Similarly, developers can break a project into branches to create features without interfering with each other's codebase.
For example, a branch titled testing includes code for a feature not yet vetted to run on live servers. Instead, with multiple branches in the distributed version control system Git, development teams work in isolation from production code. You can ignore this advice if you want, and many teams do, but one of the reasons the branching model linked above is so popular and successful is that it's designed to work with continuous integration, not against it.When you alter code in production, you can cause errors for end users - a fine mess. tons of features being worked on at once) then you'll see better results from splitting it up into separate autonomous components than you will from papering over the problem with source control. If developers can't successfully merge into this branch (which only needs to build, not run flawlessly) at least once a day, then you have a quality/discipline problem and not a revision control problem covering it up by using non-integrated developer branches only defers the problem, and by doing so, actually makes the eventual merges a lot more painful and unstable than they really need to be.įeature branches aren't the worst, but IMO very few projects are actually big enough to warrant them if your project is very large (i.e. If you absolutely must defer integration in order to protect the stability of the master branch, the typical, proven model is to use an unstable branch - sometimes called a development branch, as described in A successful Git branching model. Just pull, merge locally, and run commit tests before you push, it's simple. Git handles merges so effortlessly most of the time that remote developer branches are just unnecessary overhead. I'm currently part of a group of about 35 contributors divided into 4 separate teams, most people check in at least 2-3 times a day, some people 10-15 times it's unusual to see builds broken and extremely rare for them to stay broken for more than a few minutes. Most organizations should be integrating very frequently - as in, several times per day. It especially doesn't make sense with git, because every developer already technically has his/her own repository.
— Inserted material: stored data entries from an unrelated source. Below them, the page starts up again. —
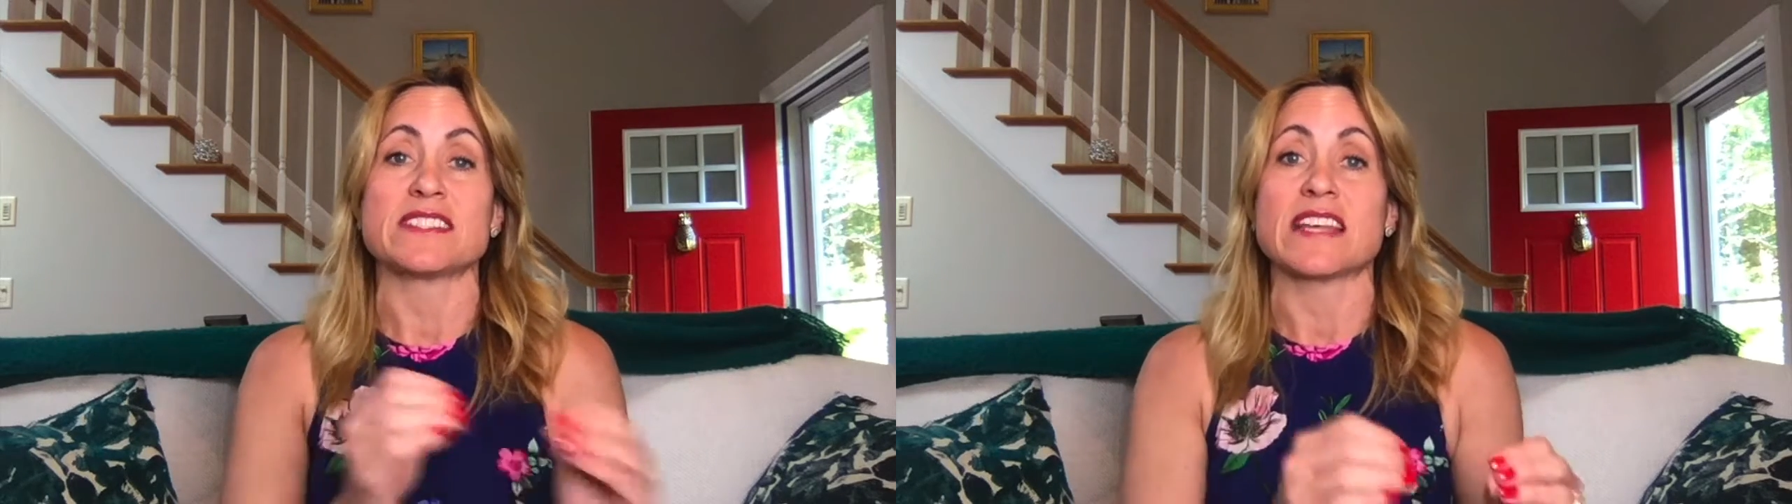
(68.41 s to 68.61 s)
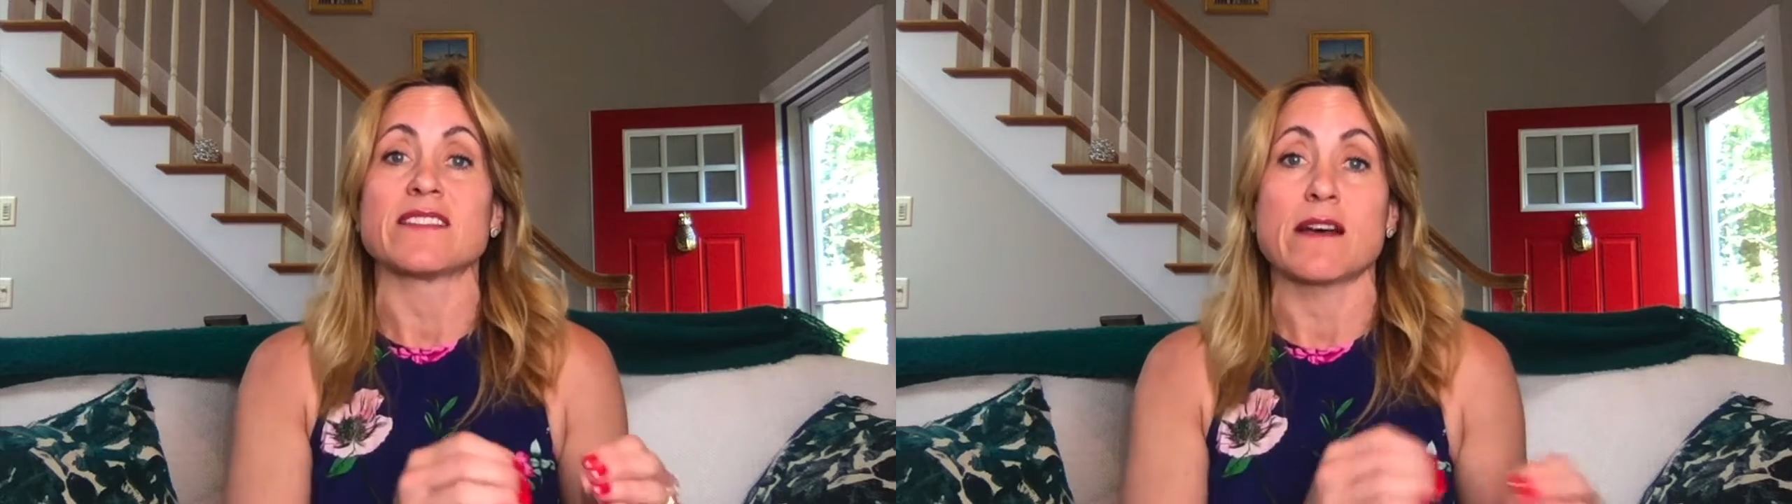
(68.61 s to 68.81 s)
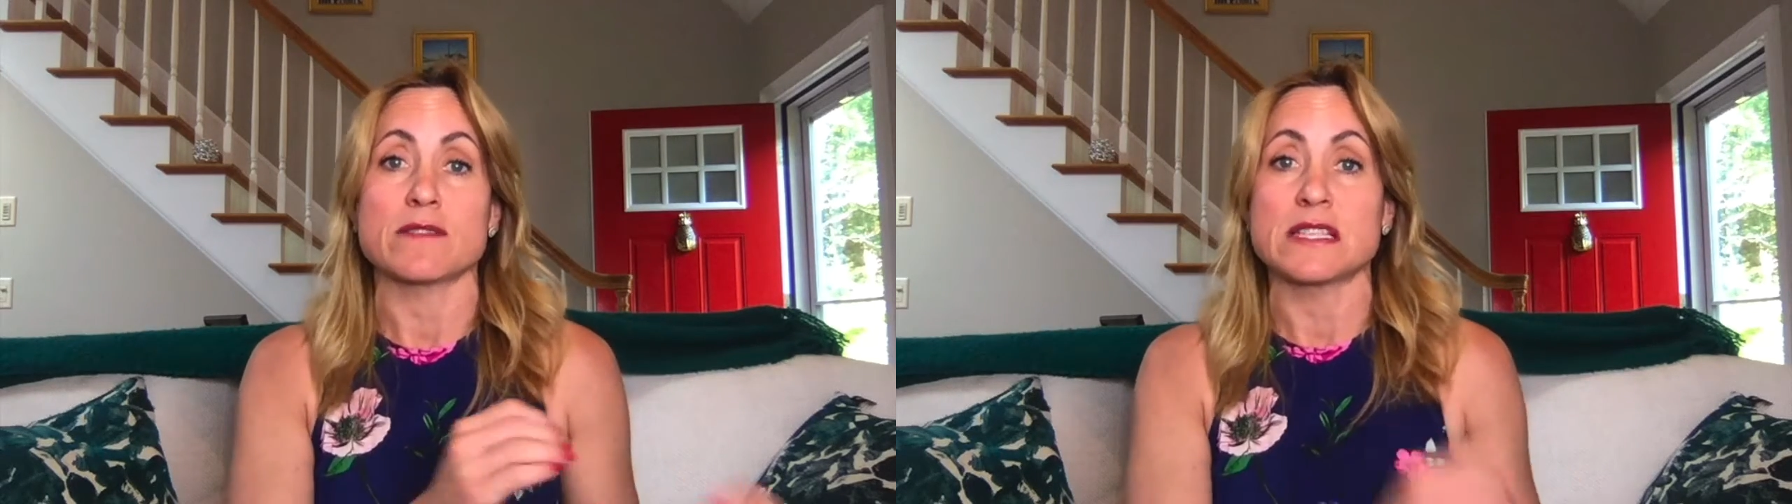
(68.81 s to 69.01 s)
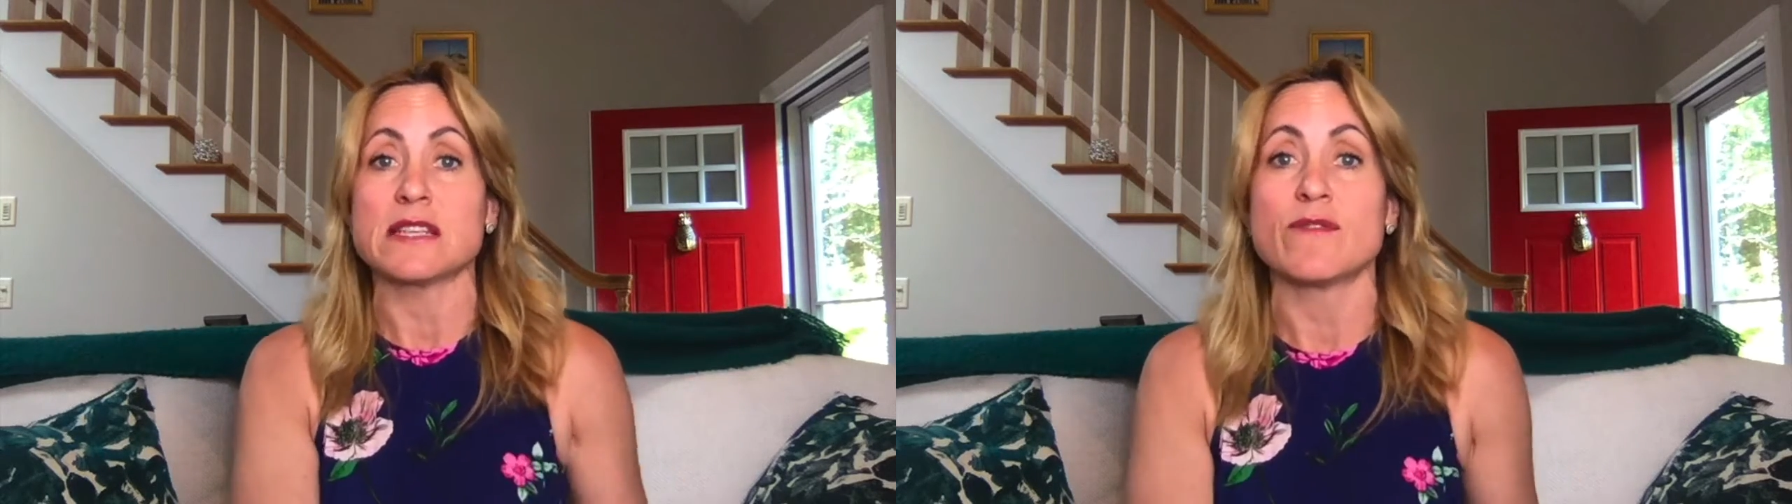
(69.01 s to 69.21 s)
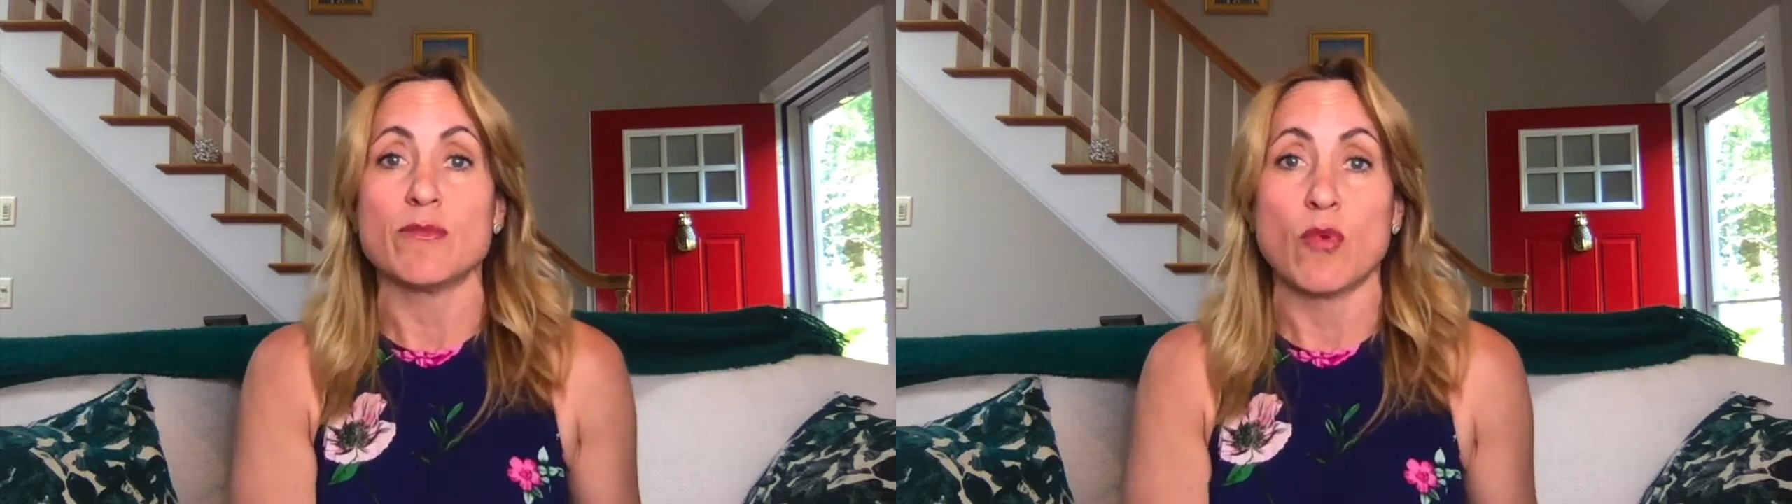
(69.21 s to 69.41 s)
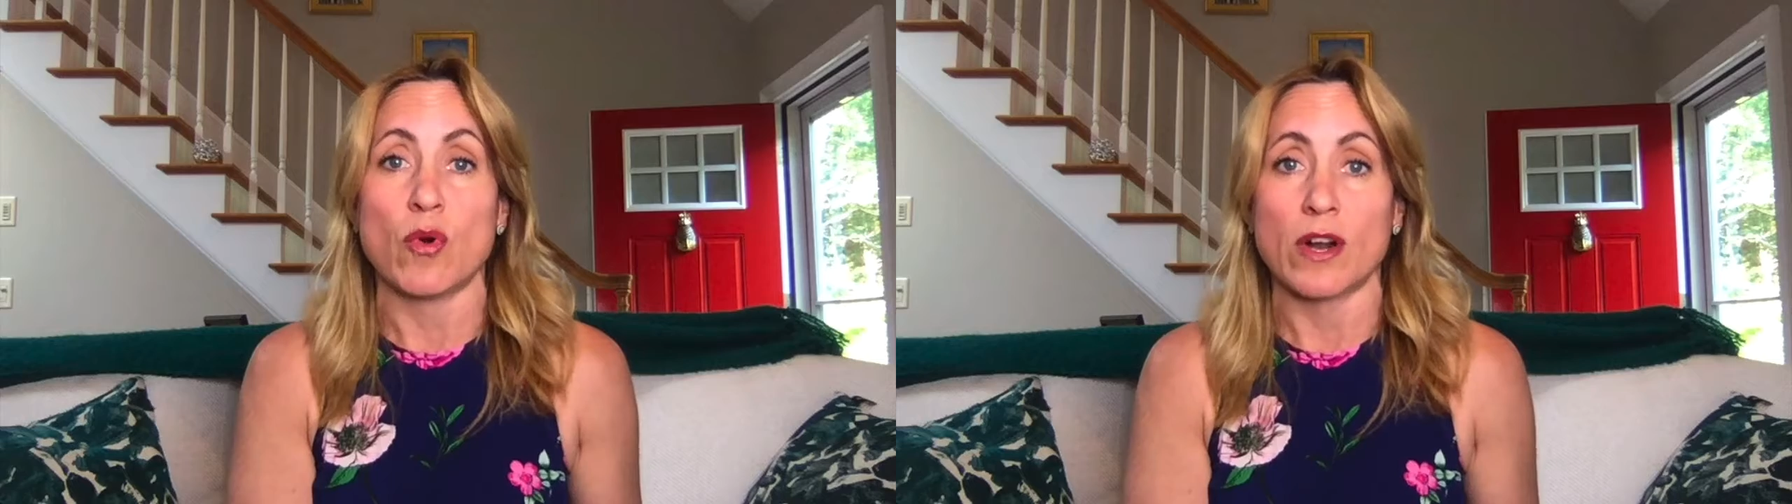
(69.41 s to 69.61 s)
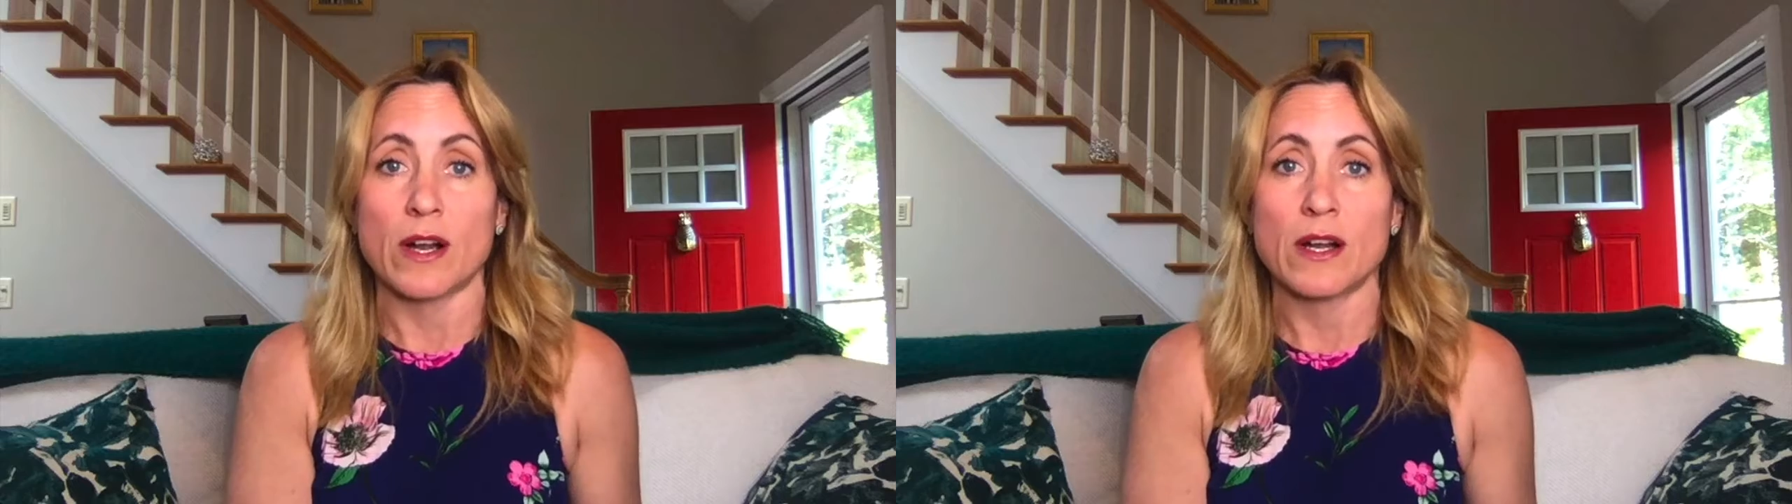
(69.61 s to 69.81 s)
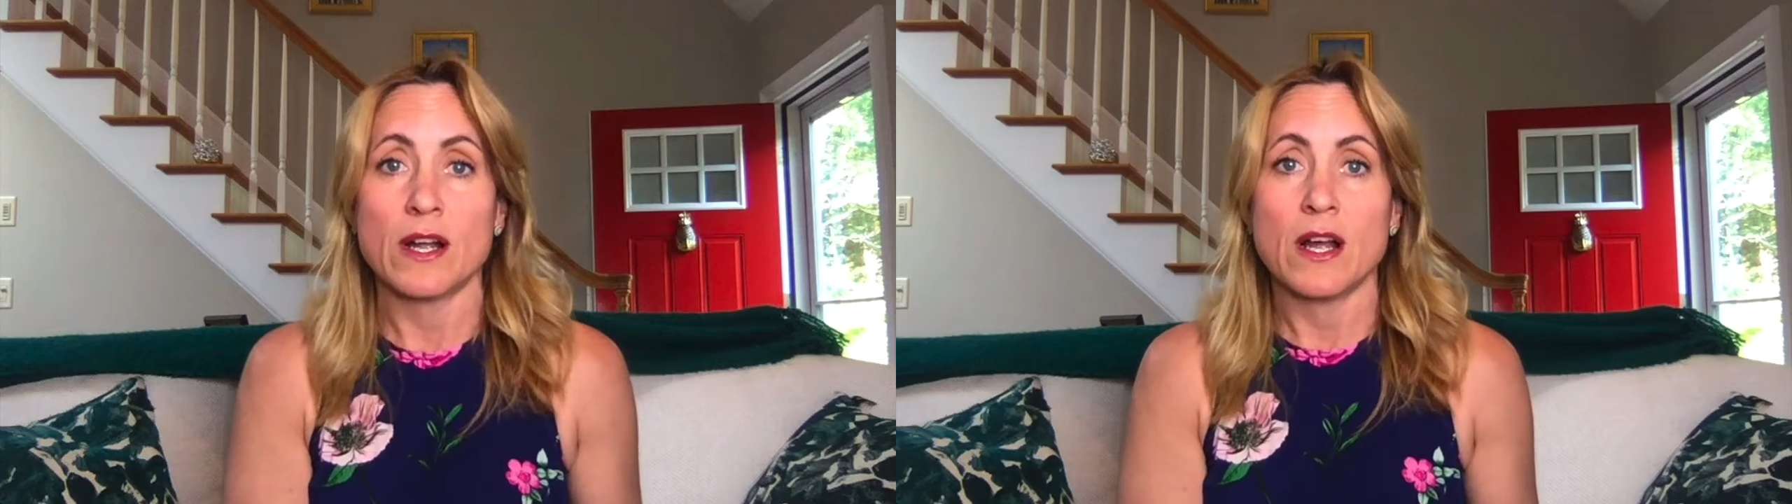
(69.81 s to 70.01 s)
$10,000, even more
Unless you're actually working in a geographically distributed team with a need to "gate" changes from outside developers, the branch-per-developer model really doesn't make much sense.
I don't want this to be a rant about why you need CI, but it's clear from your question that you know you aren't integrating your changes often enough, so IMO there's no point in dancing around the issue. These teams generally try to use developer branches as a way to protect the stability of the mainline, and the result is - typically - a long and very painful merge period before the release, followed by an even longer and more painful stabilization period, which sometimes doesn't happen until after the release.
Teams and organizations which do not have continuous integration and a track record of instability in their deployments, or worse, instability in their builds. This makes life more difficult for contributors, but much easier for the maintainers, which of course is exactly the point, and this is a very successful model on GitHub. The open-source community, where these branches are actually repository forks, so that project maintainers can lock down access to the master repository and require integration through pull requests.